### EXERCISE MATERIAL ###

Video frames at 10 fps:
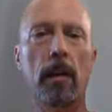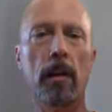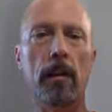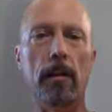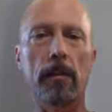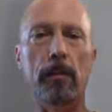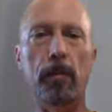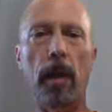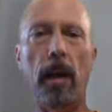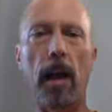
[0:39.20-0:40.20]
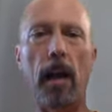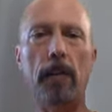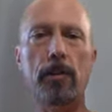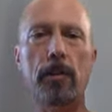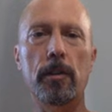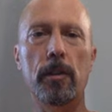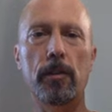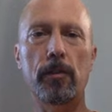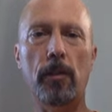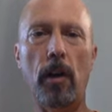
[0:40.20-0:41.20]
This is by Asher
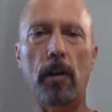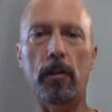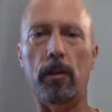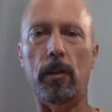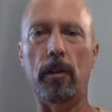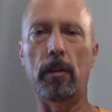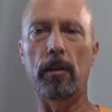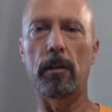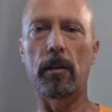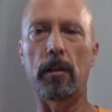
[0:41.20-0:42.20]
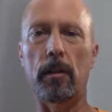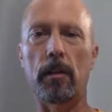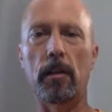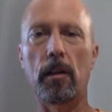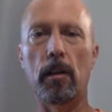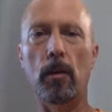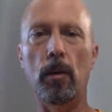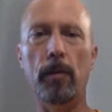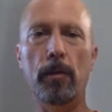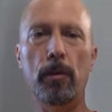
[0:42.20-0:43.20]
Stockler.
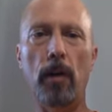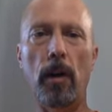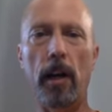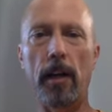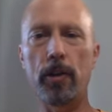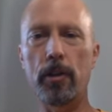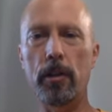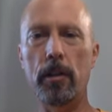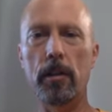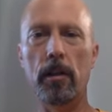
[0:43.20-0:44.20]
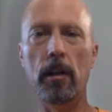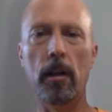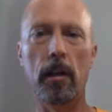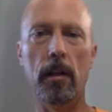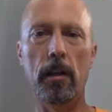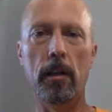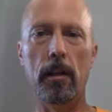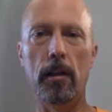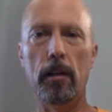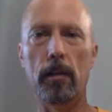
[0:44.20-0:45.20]
Whoever you are, Asher,
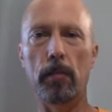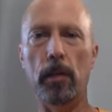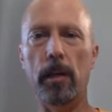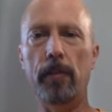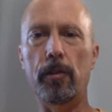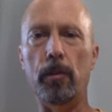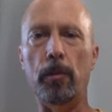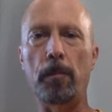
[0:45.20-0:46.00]
bless you.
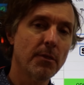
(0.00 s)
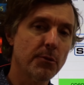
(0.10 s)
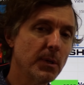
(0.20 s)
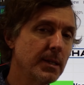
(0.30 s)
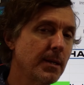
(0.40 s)

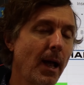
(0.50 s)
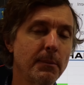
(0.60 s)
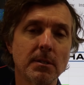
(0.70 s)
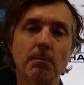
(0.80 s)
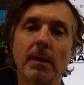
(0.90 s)
3
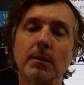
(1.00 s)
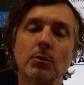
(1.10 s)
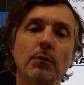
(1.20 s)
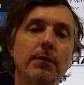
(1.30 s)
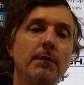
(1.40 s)
times as many
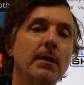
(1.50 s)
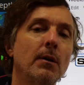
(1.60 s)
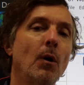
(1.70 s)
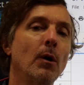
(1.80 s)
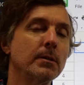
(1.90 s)
250
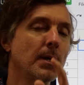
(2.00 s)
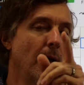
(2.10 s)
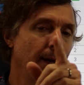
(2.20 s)
calls,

###

**PROBLEM REQUIREMENTS:**
Write out the material above exactly; no pictures.

**OUTPUT:**
Video frames at 10 fps:
[0:39.20-0:40.20]
[0:40.20-0:41.20]
This is by Asher
[0:41.20-0:42.20]
[0:42.20-0:43.20]
Stockler.
[0:43.20-0:44.20]
[0:44.20-0:45.20]
Whoever you are, Asher,
[0:45.20-0:46.00]
bless you.
(0.00 s)
(0.10 s)
(0.20 s)
(0.30 s)
(0.40 s)

(0.50 s)
(0.60 s)
(0.70 s)
(0.80 s)
(0.90 s)
3
(1.00 s)
(1.10 s)
(1.20 s)
(1.30 s)
(1.40 s)
times as many
(1.50 s)
(1.60 s)
(1.70 s)
(1.80 s)
(1.90 s)
250
(2.00 s)
(2.10 s)
(2.20 s)
calls,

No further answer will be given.